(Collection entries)
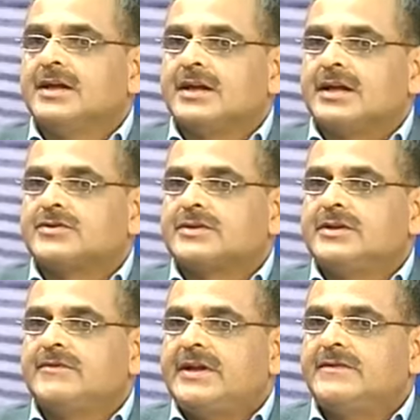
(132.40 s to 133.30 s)

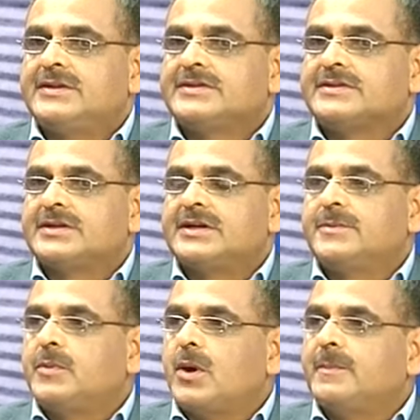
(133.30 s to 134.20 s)
Actually, when we study
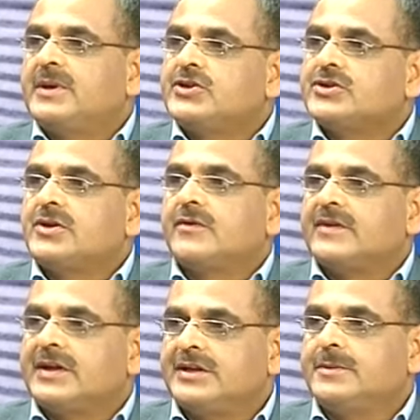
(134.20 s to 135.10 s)
population of
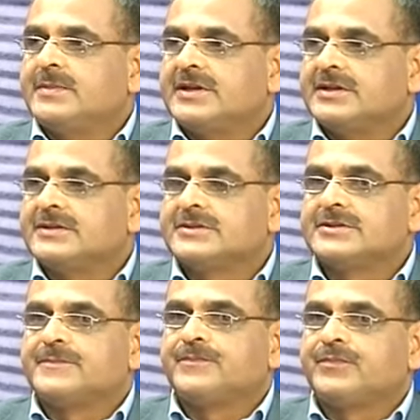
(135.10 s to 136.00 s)
any place,
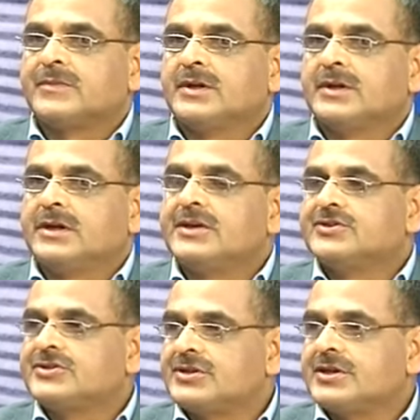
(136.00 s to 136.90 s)
its
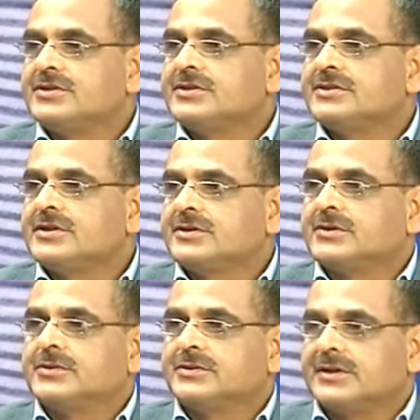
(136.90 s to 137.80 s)
changes in
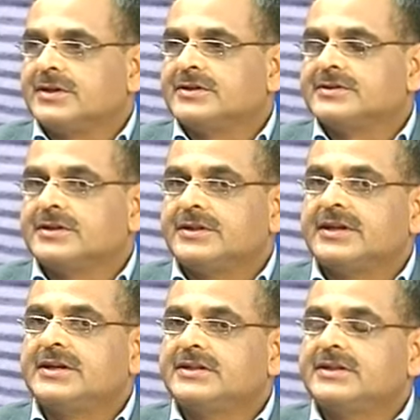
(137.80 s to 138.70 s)
growth rates,
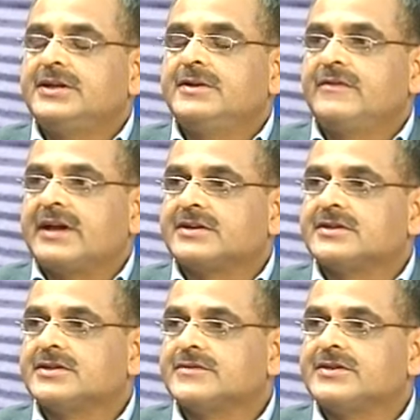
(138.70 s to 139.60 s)
there are three
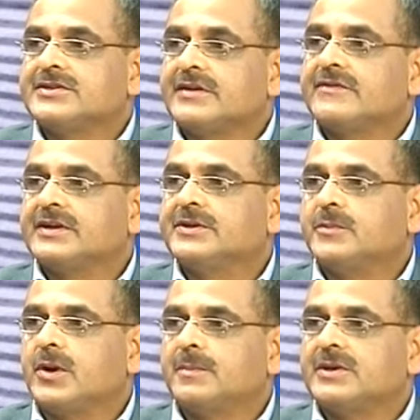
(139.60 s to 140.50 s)
factors which affect the
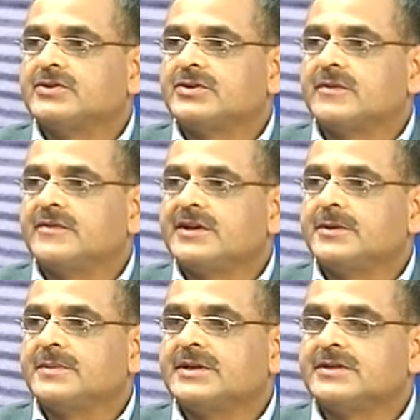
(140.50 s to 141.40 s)
population of any
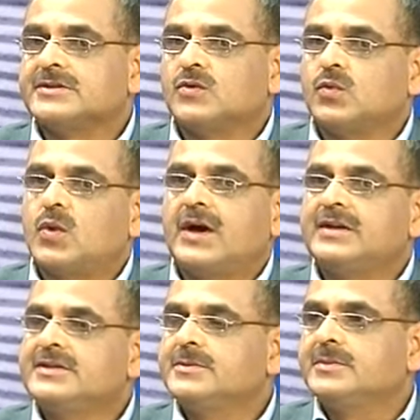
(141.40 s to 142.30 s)
place. One
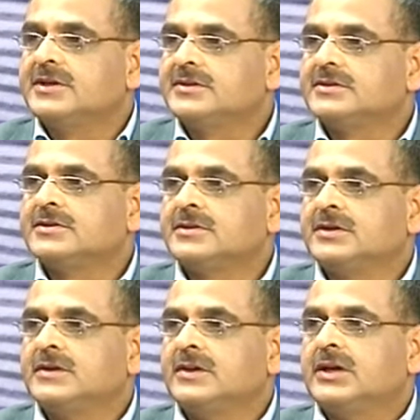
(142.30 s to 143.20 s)
is the births,
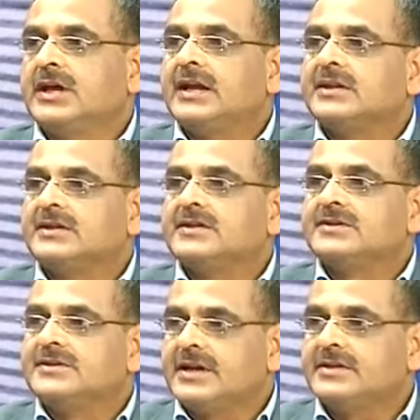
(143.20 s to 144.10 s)
another is
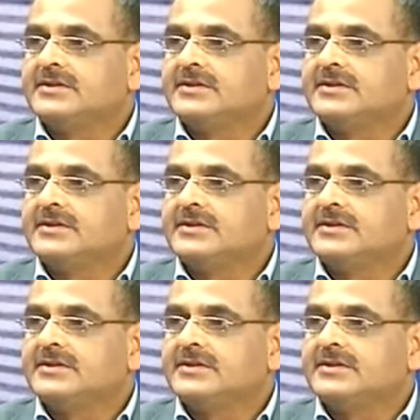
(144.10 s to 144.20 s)
deaths,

→ Your objective
Pictures must be left out. Repeat exactly the lines from the one containing "(139.60 s to 140.50 s)" through the final line of the data.

→ Output for this exercise
(139.60 s to 140.50 s)
factors which affect the
(140.50 s to 141.40 s)
population of any
(141.40 s to 142.30 s)
place. One
(142.30 s to 143.20 s)
is the births,
(143.20 s to 144.10 s)
another is
(144.10 s to 144.20 s)
deaths,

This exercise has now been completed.